The University of Pretoria’s Centre for the Advancement of Scholarship and Future Africa recently partnered with the Sweden-based Nordic Africa Institute, to host a policy dialogue, “Fifteen diplomats on a powder keg: Africa and the UN Security Council”.
The meeting involved senior diplomats, heads of UN agencies, civil society, scholars and students, and assessed how the 10 elected nonpermanent members of the UN Security Council have worked to strengthen Africa’s security architecture.
The dialogue took place in the shadow of the Ukraine war at a time when the 15-member UN Security Council is probably more divided than at any time in the past three post-Cold War decades.
The five veto-wielding permanent members of the council — the US, China, Russia, France and Britain — which are mandated to maintain international peace and security, paradoxically account for 76% of the arms sales that fuel global conflicts.
The meeting was also held as conflicts have proliferated in the eastern Democratic Republic of the Congo, Central African Republic (CAR), Chad, Mali, Guinea-Bissau, Somalia, Sudan and Mozambique, with 70% of the security council’s deliberations typically focusing on Africa, to which 85% of the UN’s 75,000 peacekeepers are deployed.

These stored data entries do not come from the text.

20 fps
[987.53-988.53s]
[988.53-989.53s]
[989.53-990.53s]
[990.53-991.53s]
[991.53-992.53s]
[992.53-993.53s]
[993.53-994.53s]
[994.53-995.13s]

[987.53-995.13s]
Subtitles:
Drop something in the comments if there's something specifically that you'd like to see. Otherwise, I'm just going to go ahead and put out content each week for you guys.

With 22 debt-distressed African countries needing relief, there were calls to divert more resources from security to development, and to strengthen the UN Peacebuilding Commission. The increased focus on the women, peace & security agenda on the council since 2016 was praised, and there were urgent calls to address the exclusion of women from African mediation processes.

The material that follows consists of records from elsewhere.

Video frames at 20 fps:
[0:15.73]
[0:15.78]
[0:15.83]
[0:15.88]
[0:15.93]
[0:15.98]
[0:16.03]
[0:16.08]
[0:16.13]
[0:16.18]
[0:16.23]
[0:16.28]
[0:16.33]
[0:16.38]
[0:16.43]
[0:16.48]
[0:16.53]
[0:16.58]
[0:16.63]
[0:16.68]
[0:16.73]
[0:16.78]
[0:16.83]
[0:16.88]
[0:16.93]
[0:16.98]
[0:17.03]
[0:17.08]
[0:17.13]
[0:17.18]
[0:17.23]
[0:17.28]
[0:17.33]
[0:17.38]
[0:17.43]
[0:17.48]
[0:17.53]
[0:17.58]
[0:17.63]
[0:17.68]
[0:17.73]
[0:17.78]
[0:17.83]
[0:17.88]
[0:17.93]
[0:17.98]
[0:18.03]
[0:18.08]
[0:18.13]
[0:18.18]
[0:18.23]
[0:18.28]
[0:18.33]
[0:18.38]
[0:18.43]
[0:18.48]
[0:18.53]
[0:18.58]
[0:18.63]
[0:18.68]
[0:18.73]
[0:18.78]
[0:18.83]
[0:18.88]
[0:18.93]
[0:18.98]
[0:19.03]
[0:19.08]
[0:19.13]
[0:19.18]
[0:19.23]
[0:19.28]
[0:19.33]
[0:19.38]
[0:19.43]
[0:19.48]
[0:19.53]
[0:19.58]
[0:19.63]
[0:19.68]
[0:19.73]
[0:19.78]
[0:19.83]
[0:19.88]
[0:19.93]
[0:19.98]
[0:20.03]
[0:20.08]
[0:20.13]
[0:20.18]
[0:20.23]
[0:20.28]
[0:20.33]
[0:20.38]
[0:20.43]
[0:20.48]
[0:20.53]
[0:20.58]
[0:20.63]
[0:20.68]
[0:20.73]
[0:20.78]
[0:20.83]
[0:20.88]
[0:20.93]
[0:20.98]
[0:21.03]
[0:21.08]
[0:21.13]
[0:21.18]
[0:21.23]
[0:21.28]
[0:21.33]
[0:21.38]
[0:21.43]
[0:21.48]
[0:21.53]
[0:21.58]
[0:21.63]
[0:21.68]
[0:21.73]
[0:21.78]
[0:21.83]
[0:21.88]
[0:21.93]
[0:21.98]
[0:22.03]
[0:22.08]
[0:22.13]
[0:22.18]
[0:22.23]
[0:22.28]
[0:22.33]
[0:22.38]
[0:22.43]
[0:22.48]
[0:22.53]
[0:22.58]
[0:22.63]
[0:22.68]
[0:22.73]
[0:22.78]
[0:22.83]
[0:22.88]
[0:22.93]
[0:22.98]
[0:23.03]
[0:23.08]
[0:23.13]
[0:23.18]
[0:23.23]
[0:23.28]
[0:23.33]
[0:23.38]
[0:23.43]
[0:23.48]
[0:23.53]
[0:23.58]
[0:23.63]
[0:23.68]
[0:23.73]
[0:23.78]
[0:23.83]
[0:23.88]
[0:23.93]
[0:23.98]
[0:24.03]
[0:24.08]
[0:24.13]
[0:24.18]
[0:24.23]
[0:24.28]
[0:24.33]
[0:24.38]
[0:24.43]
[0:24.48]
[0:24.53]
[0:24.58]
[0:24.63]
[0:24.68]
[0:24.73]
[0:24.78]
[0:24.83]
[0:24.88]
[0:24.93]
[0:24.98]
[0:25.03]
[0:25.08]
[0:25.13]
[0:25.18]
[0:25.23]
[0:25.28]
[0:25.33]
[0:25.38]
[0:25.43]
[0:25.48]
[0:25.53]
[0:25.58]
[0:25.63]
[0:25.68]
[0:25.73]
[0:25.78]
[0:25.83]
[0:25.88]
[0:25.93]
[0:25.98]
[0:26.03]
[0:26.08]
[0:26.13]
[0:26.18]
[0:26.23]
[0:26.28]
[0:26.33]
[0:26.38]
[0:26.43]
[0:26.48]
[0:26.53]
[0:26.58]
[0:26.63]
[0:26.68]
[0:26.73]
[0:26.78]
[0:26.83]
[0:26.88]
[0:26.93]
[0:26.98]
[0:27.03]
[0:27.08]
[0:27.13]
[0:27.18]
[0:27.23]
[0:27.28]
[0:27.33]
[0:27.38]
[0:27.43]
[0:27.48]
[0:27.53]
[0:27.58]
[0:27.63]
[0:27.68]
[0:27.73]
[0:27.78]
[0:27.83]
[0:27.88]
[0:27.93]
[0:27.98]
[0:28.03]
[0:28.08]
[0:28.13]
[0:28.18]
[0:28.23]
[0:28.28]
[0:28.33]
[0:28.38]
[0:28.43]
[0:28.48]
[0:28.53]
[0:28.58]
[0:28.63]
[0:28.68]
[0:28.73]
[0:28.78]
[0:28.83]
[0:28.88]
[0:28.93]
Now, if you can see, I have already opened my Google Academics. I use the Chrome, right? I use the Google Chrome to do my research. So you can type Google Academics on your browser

Often led by SA in 2019/2020, African states on the council worked with China and Russia to push back against Western preferences in Abyei, Burundi, Darfur, South Sudan, Somalia and the DRC. The three African members of the council now co-ordinate their efforts closely with the AU, and have consistently but unsuccessfully called for the UN to fund 75% of African-led peacekeeping operations.
Sixteen meetings have been held between the UN and AU security councils. The EU has deployed four small military missions in the DRC (twice), Chad, and Chad/CAR, which were sometimes seen to be pursuing parochial French interests, while 13 meetings have been held between the security bodies of the AU and the EU.
US President Joe Biden’s call last month for the expansion of the UN Security Council to bring in permanent representation from Africa, Latin America and elsewhere, generated much debate. France has also called for text-based negotiations on council reform, while Paris, London and the Nordic countries have backed greater African representation on the council.
Many speakers advocated for the expansion of an unrepresentative council that has not been reformed since it was expanded from 11 to 15 members in 1965. Some explicitly called for countries such as Nigeria, SA, Brazil and India to be brought into the council to make this anachronistic body more representative.
Though the conflicts in Libya and Syria have divided the security council since 2011, tensions have recently increased between a Russo-Chinese bloc and the Western trio of the US, France and Britain. However, the business of the council has continued on non-Ukraine cases, with 36 resolutions having been passed this year. Four vetoes have nevertheless been cast over Ukraine (twice), North Korea and Syria.
The Ukraine conflict has raised the spectre of a new Cold War, unleashing a lively debate over the efforts by African, Asian, and Latin American states to revive a new “non-alignment”, to avoid becoming embroiled in great power “proxy wars”. There were strident calls to end the Western double standards on cases such as Palestine and Western Sahara, and to uphold the rules-based international order — not just in Ukraine, but also in Iraq.